2.1.2 Textual Long Thought Instruction Tuning

After collecting instruction data for long-form reasoning, we fine-tune the base MLLM to emulate slow-thinking reasoning behavior. We choose Qwen2-VL-72B-Instruct as the target model due to its excellent multimodal capabilities. Additionally, our previous work min2024imitate indicates that slow-thinking capacities are more readily achieved in stronger models.

To optimize the target MLLM, we train only the parameters from the LLM and cross-modal connector while keeping the parameters in the visual encoder frozen. We use the following optimization settings: a learning rate of 7e-6, a batch size of 128, and training for 10 epochs. Based on the performance on the development set, we select the model at the 5th epoch for evaluation.

We do not employ more advanced training algorithms, such as DPO rafailov2024direct and RLHF Ouyang2022instruct, as our objective is not to attain the maximum possible performance. Instead, we aim to explore the potential of transferring slow-thinking capacities through simple fine-tuning with textual long thought data. Our aim is to investigate the effect of textual long thought data using the straightforward imitation method.

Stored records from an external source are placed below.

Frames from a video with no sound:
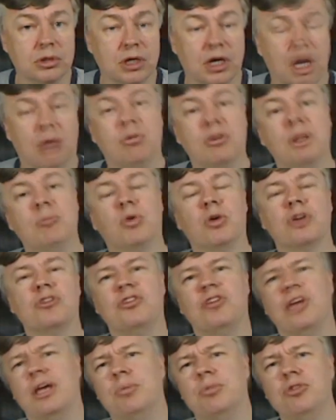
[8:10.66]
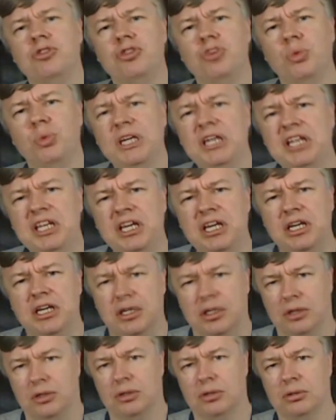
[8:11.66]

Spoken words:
How many more examples do we need?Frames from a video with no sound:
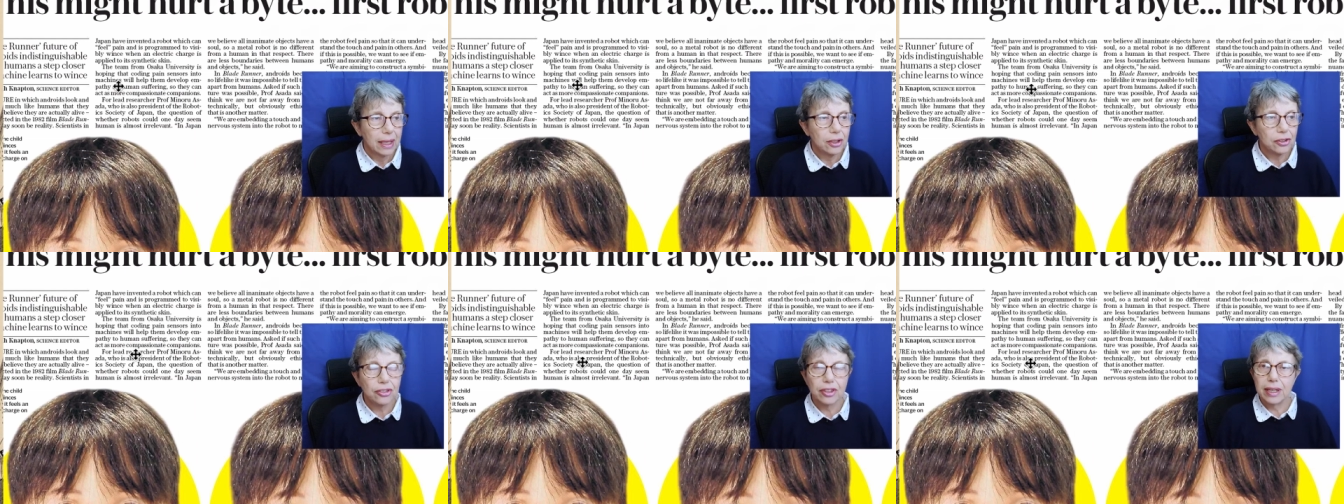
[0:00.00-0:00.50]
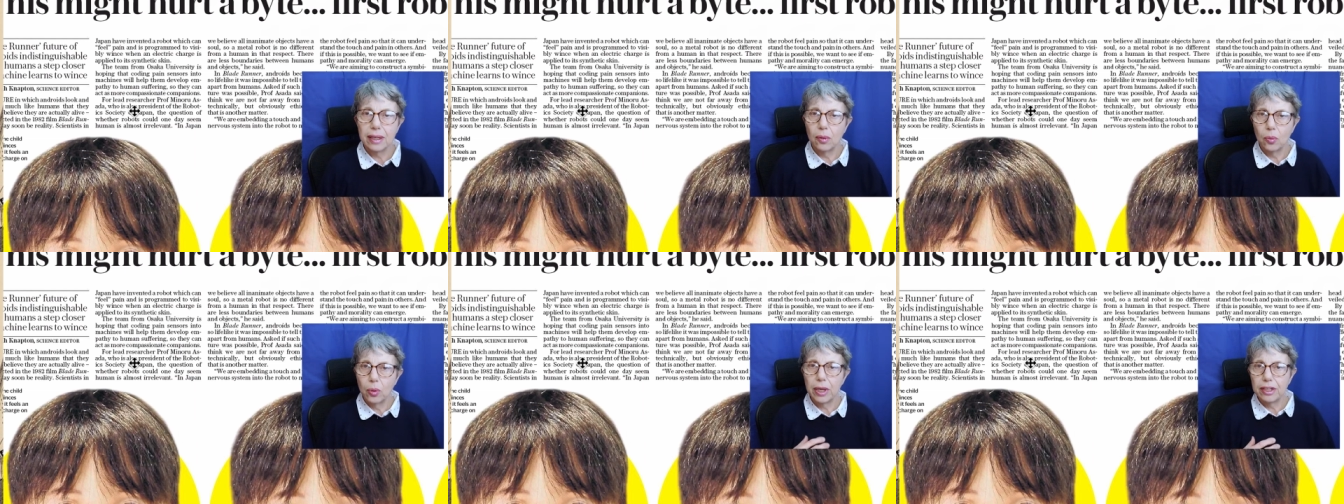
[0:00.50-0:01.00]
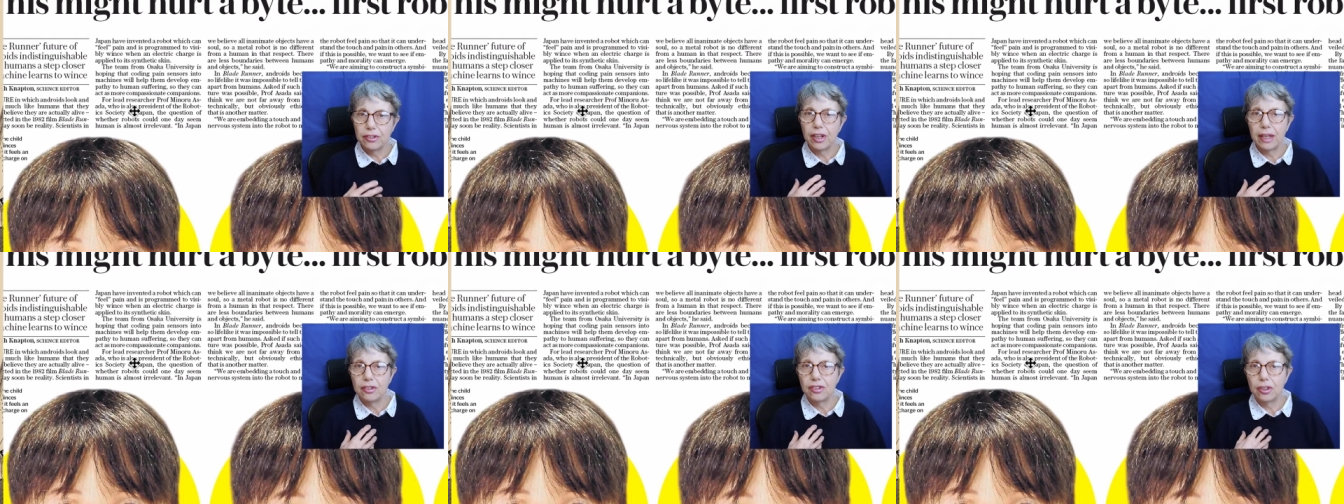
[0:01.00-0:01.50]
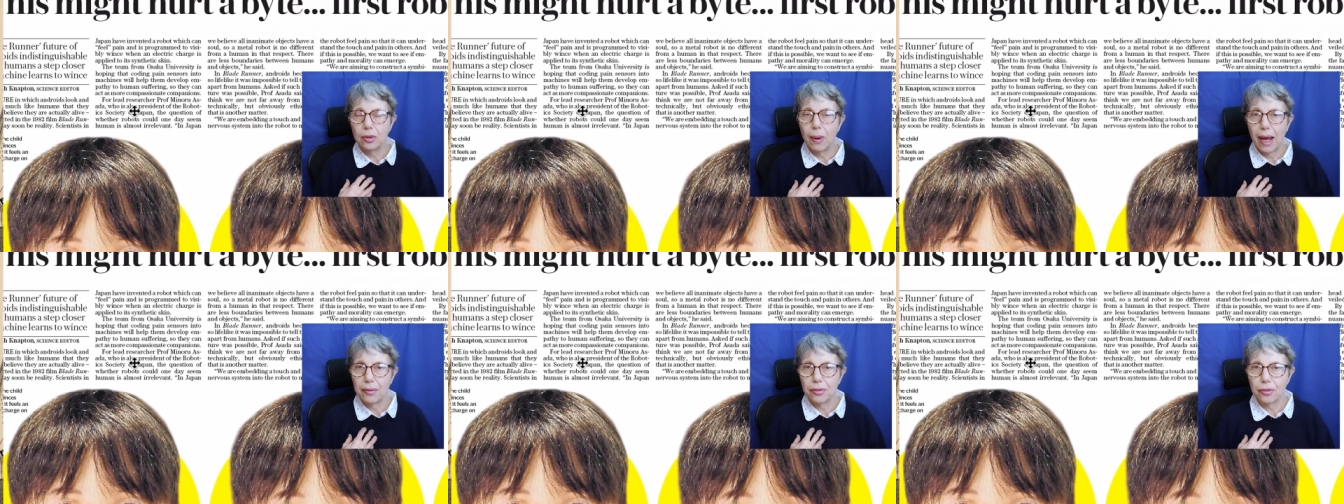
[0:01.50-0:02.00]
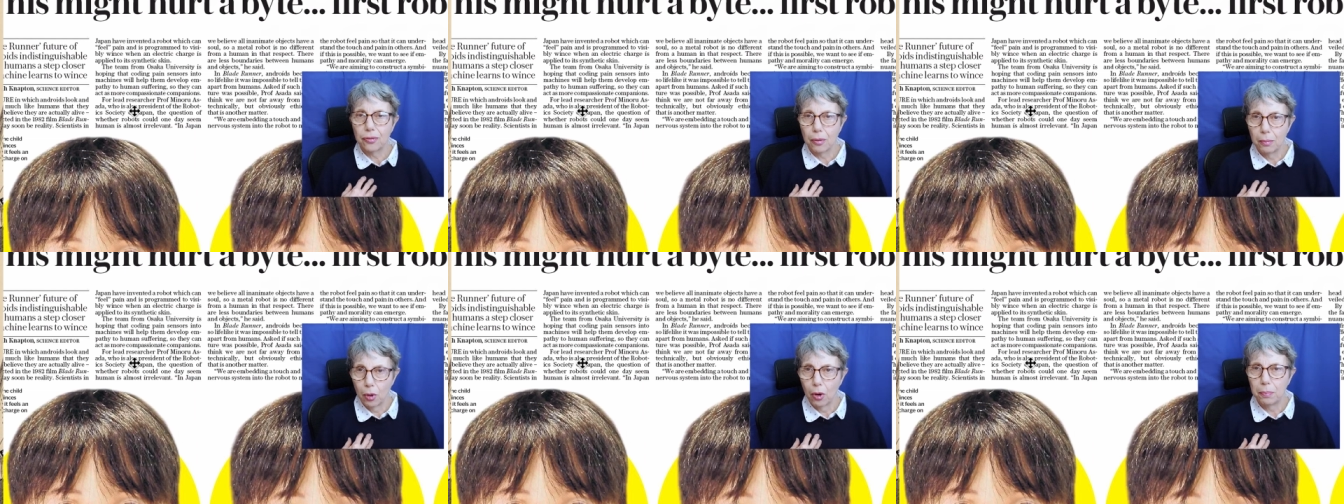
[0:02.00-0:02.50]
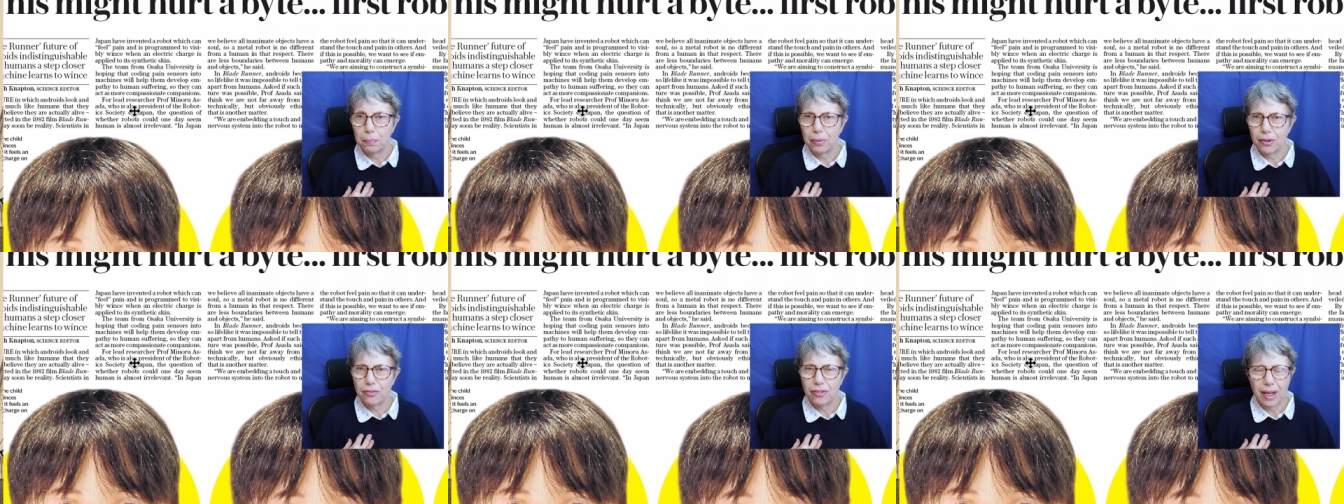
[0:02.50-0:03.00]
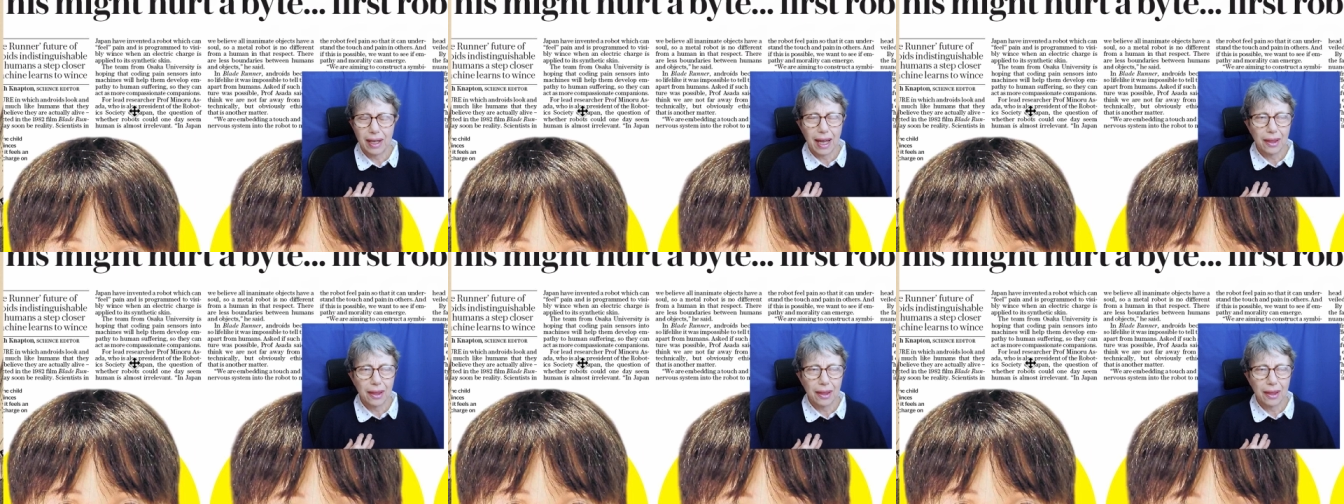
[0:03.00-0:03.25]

you see, we tend to anthropomorphize.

2.2Capacity Distillation from Slow-thinking MLLMs

The second approach we explore is the direct distillation of multimodal long thought data from slow-thinking MLLMs (e.g., QVQ). This approach aims to achieve two goals: first, to compare the fine-tuning performance of textual long thought data with that of multimodal long thought data, and second, to investigate the potential effects of combining both textual and multimodal instruction data.

2.2.1Visual Long Thought Data Collection

To construct visual long thought data, a crucial step is to gather a set of high-quality visual problems, which include both task descriptions and images as input. Additionally, these problems should be accompanied by ground-truth answers for correctness verification. We consider selecting problems from visual question answering (VQA) datasets to cover diverse domains such as geometry, tables, figures, and icons. We select these domains because they typically present more challenging problems for MLLMs.

Specifically, we select four geometry datasets (Geos seo2015solving, GeoQA+ chen2021geoqa, Geometry3K lu2021inter, and UniGeo chen2022unigeo), three table and figure datasets (TabMWP lu2022dynamic, FigureQA kahou2017figureqa, and ChartQA masry2022chartqa), and an object dataset (CLEVR johnson2017clevr). These datasets can be accessed from the LLaVA-OneVision li2024llava data collection, where each instance provides a question, image, and answer triple. Detailed statistics for each dataset are presented in Table 1.

 

To complete these problems with long thought processes, we consider two approaches: either distilling from existing slow-thinking MLLMs or utilizing our fine-tuned MLLMs with textual long thought data. We assume that fine-tuning MLLMs with textual long thought data can effectively transform them into slow-thinking MLLMs, essentially engaging in a self-distillation process. For existing slow-thinking MLLMs, we select the recently released QVQ model, which demonstrates superior performance on several challenging benchmarks.

To generate the reasoning process, we use the commonly employed rollout method by randomly sampling responses from both the QVQ model and our own. We set a special format to parse the final answer from the response for each problem, retaining only those problems that the models can successfully solve within a reasonable number of rollouts. Intuitively, simpler problems require fewer rollouts to solve. We will further discuss the impact of problem difficulty on the fine-tuning performance of MLLMs in Section 3.3.

2.2.2Visual Long Thought Instruction Tuning

When distilling the long thought data from QVQ (denoted by DQVQ), the training process is straightforward: we fine-tune only the parameters of the LLM and the modality connector, as we do with the textual long thought data described in Section 2.1. Although the visual instruction data includes image information, our experimental results indicate that updating the visual encoder does not result in substantial performance improvement.

As another alternative approach, we design a multi-stage tuning method for self-distillation. Specifically, we first fine-tune the selected MLLM (i.e., Qwen2-VL-72B-Instruct) on the textual long thought instruction set DT, obtaining model ℳ0. Next, we use ℳ0 to generate the visual long thought instruction set by self-distillation DSD, which can be subsequently used for fine-tuning the original MLLM.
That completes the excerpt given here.